L'étude, dirigée par le Dr Robert Mahley, a montré que la CD44 agit normalement comme un frein sur la consommation de graisses. Lorsque la protéine est absente ou altérée, le système de récompense du cerveau devient hypersensible aux graisses alimentaires, entraînant une suralimentation et une prise de poids.

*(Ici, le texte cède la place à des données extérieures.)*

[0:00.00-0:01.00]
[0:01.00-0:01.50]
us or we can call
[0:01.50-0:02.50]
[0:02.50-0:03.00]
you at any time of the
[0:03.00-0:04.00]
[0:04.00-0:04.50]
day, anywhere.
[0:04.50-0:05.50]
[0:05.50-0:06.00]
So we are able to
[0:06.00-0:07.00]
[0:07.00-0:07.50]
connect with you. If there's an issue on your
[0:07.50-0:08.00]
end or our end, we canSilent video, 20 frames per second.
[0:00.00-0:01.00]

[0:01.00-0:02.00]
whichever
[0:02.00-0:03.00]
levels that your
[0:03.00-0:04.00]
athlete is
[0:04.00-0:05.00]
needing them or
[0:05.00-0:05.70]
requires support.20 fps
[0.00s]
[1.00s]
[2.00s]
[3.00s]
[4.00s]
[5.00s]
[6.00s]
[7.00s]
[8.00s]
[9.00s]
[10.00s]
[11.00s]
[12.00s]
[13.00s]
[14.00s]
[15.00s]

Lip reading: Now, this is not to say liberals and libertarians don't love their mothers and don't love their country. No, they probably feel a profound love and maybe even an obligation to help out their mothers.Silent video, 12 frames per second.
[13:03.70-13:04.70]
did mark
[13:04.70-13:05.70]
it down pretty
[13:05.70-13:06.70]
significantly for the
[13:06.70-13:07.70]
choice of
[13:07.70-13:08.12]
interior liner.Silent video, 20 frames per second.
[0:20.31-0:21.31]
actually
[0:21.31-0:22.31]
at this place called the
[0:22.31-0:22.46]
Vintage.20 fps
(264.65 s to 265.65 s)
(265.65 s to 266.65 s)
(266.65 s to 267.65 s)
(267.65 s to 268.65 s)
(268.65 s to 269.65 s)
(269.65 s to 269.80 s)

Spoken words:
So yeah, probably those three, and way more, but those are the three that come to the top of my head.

Les résultats ont été confirmés par une série d'expériences impliquant des souris génétiquement modifiées et des tests comportementaux.
Cette découverte pourrait conduire à de nouveaux traitements contre l'obésité en ciblant la CD44 ou ses voies de signalisation. Les chercheurs notent que bien que l'étude ait été menée sur des souris, la même protéine existe chez l'homme, offrant une piste prometteuse pour le développement futur de médicaments. Cependant, ils préviennent que des recherches supplémentaires sont nécessaires avant des applications cliniques.
L'étude s'ajoute à un nombre croissant de preuves reliant les mécanismes cérébraux aux choix alimentaires et à l'obésité, qui touche plus de 650 millions d'adultes dans le monde selon l'Organisation mondiale de la santé.